Dataset entries

= = = = =

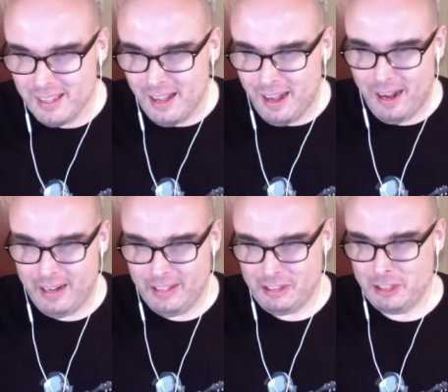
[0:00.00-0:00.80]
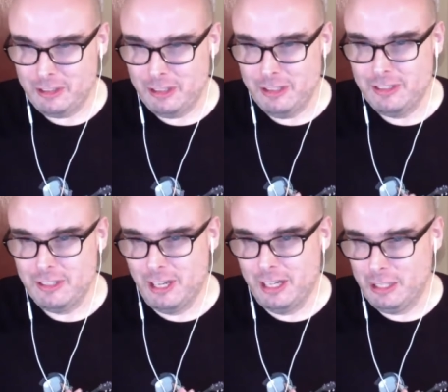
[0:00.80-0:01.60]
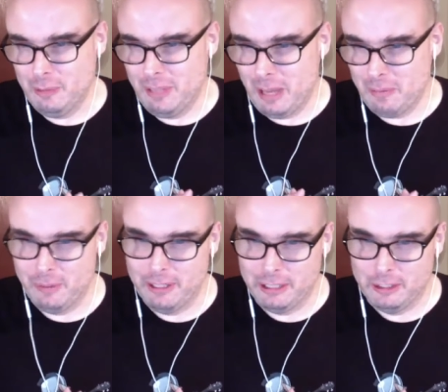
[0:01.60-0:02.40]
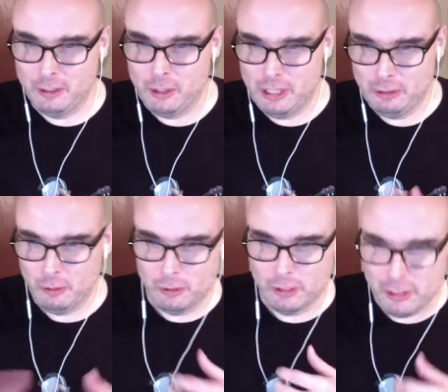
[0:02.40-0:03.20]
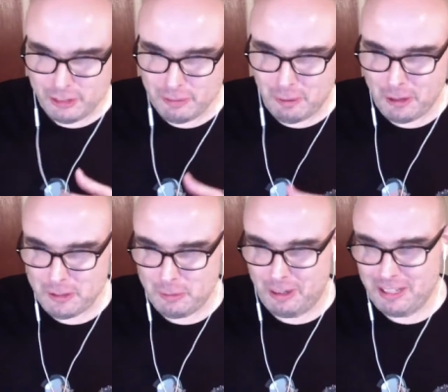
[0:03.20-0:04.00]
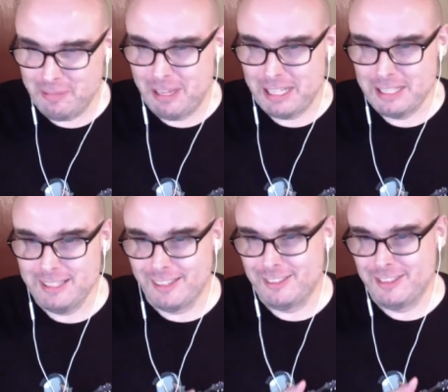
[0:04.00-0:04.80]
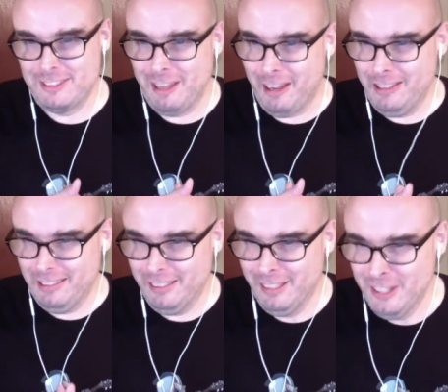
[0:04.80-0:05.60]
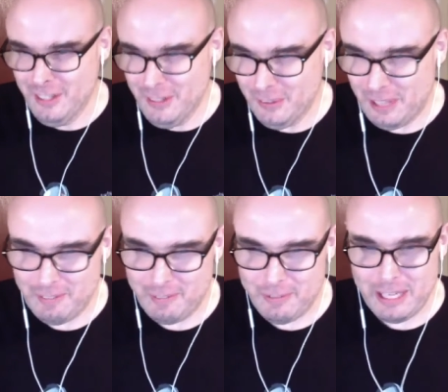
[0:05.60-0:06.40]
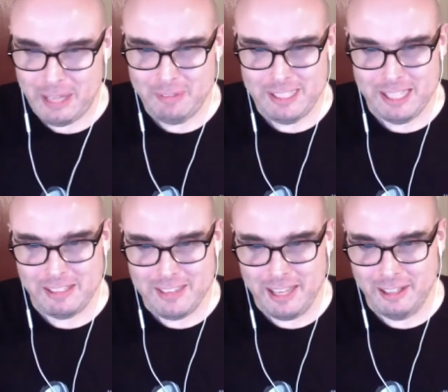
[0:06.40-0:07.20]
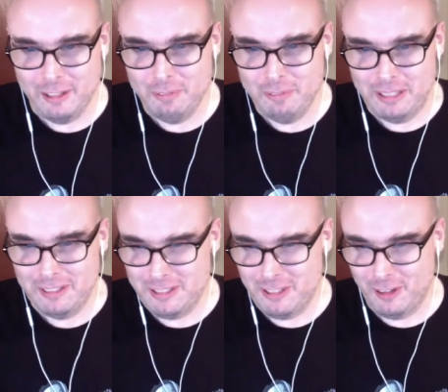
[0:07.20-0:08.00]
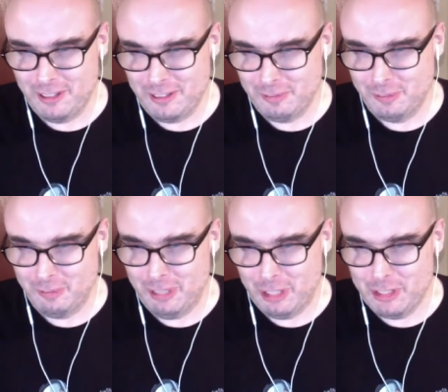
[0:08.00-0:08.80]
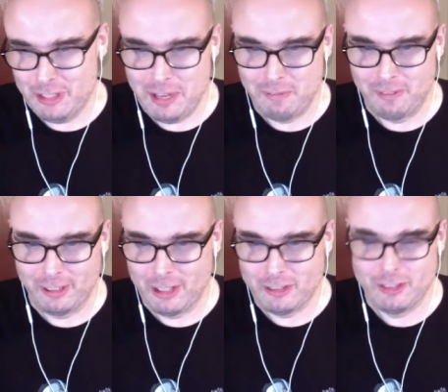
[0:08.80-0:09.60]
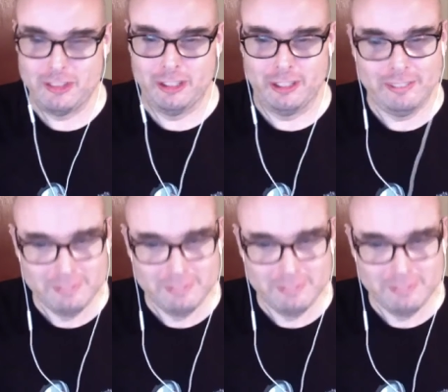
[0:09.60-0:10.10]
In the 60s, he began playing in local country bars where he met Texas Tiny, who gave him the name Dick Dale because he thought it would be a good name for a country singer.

= = = = =

• **Aim of the task**
Reproduce the data above exactly, leaving each picture out.

• **Solution**
[0:00.00-0:00.80]
[0:00.80-0:01.60]
[0:01.60-0:02.40]
[0:02.40-0:03.20]
[0:03.20-0:04.00]
[0:04.00-0:04.80]
[0:04.80-0:05.60]
[0:05.60-0:06.40]
[0:06.40-0:07.20]
[0:07.20-0:08.00]
[0:08.00-0:08.80]
[0:08.80-0:09.60]
[0:09.60-0:10.10]
In the 60s, he began playing in local country bars where he met Texas Tiny, who gave him the name Dick Dale because he thought it would be a good name for a country singer.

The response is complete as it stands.